Julián vio salir mariposas del estómago de Eliot. Decenas de mariposas que masticaron el tejido de sus órganos y carne para poder salir, era una escena grotesca. Sus alas estaban machadas de sangre y minúsculas, casi imperceptibles, gotas rojas que se recurrían de sus bocas, patas y antenas. Salieron volando de su cuerpo inerte mientras Julián miraba la escena, aterrado. Luego formaron un remolino carmesí en el cielo, pintando con sus finas gotas al pobre Julián.

Eso es lo que pasa cuando uno de nuestra especie se enamora siendo joven. Las mariposas del tórax despiertan y empiezan a comernos para poder salir.

—¿Usted cómo lo sabe? —Quisieron saber los infantes.

Entonces el profesor se puso de pies, se levantó la camisa, mostrándoles su cintura, y señaló una enorme cicatriz de color negro que cubría la unión entre sus extremidades inferiores con el resto de su cuerpo.

—Julián fue el amor de mi vida —confesó, acomodándose la camisa y volviéndose a sentar—. Supe su nombre cuando ya había dejado ese planeta, tuvieron que llevarme de emergencia al Centro de Control más cercano —suspiró con tristeza—. Ustedes, mis queridos alumnos, serán quienes atesoren esta historia.

—¡Si, profesor! —respondieron a coro.

Eliot tomó la pistola que descansaba sobre el mueble y apuntó con ella hacia su cabeza.

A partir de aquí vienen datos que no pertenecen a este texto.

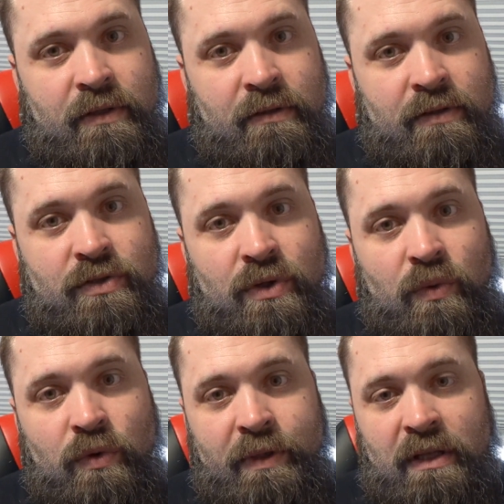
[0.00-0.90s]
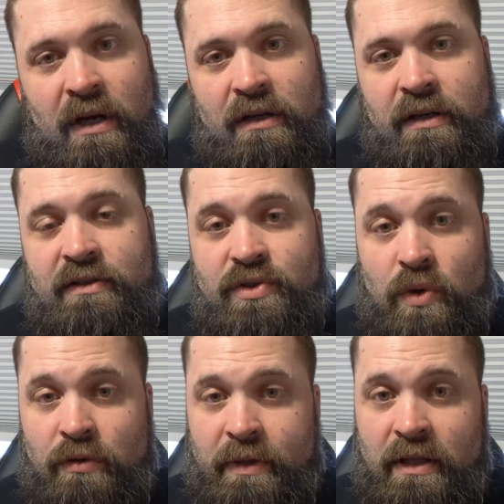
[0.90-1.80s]
the stroke will be longer.
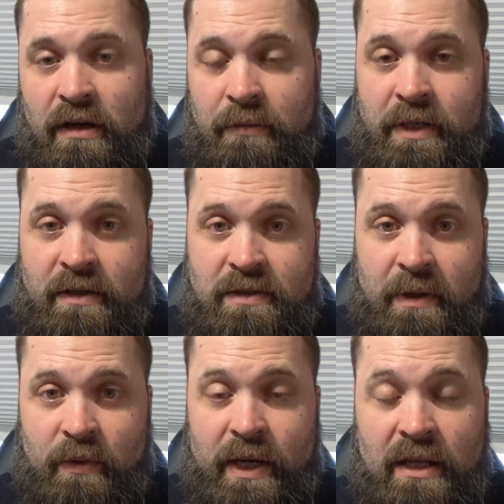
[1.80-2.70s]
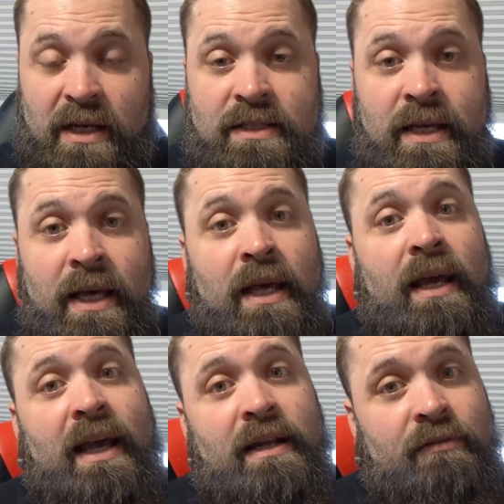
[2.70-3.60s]
Stroke will be longer because of my weight loss,
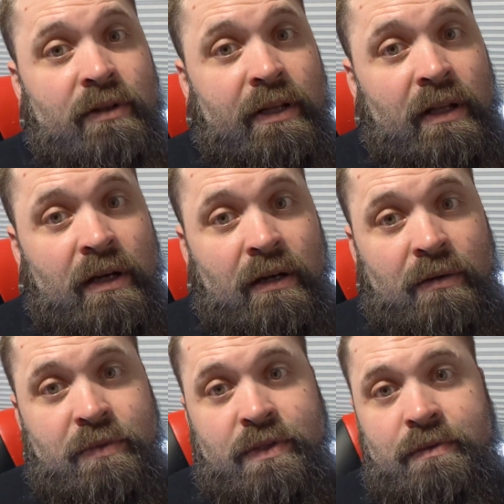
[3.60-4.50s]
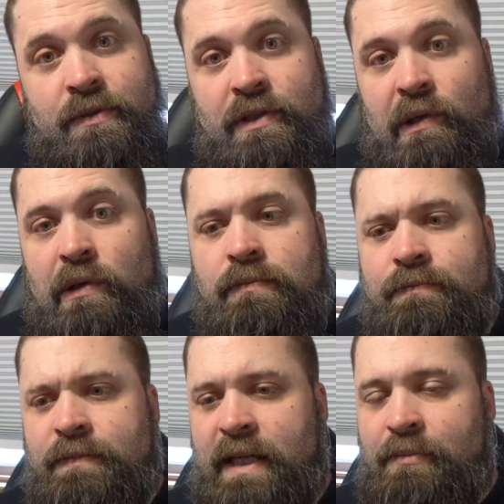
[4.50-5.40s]
and I have really long arms. So
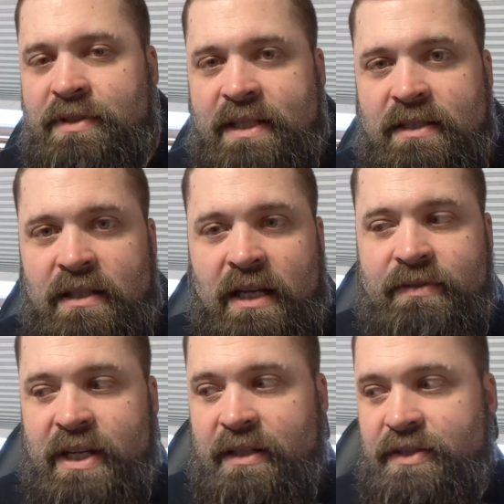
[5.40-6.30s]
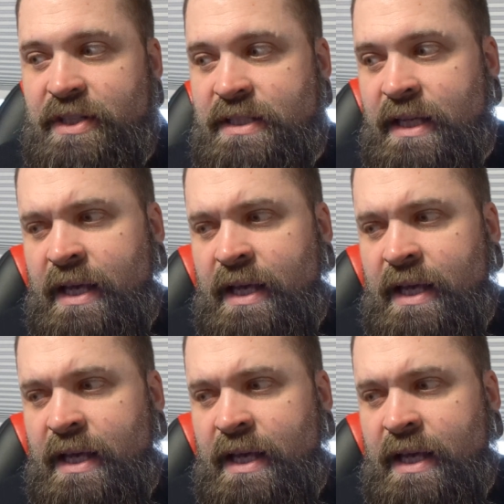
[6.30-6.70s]
that presents a lot of challenges.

Sus ojos se voltearon en dirección del reloj. Sabía que ya era sufiente, las cicatrices en su tórax ya habían sanado pero las de su mente... Seguían frescas, intactas, atrayendo recuerdos en forma de moscas que se alimentaban de su sufrimiento.

Las mariposas se habían desgarrado y volado y desvanecido. Las mariposas eran libres pero su mente no.

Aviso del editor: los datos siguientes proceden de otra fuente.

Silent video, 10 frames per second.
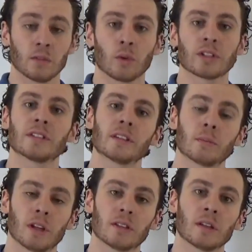of what sit
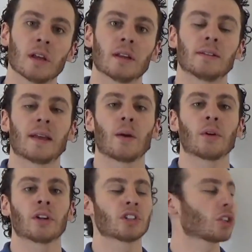means, now we're
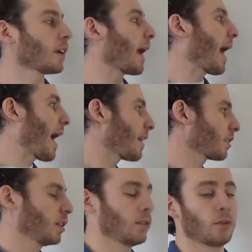going to start
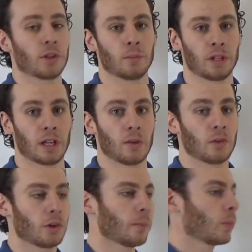asking for the behavior.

Contarles aquella historia a esos ingenuos niños era su testamento... y su carta de suicidio.

Apretó con fuerza la pistola, su único recuerdo tangible del planeta Tierra, luego cerró sus ojos y disparó.

Murió a las cinco-quince por culpa de las mariposas en su tórax, recordando la sonrisa de su romeo, su más grande tesoro.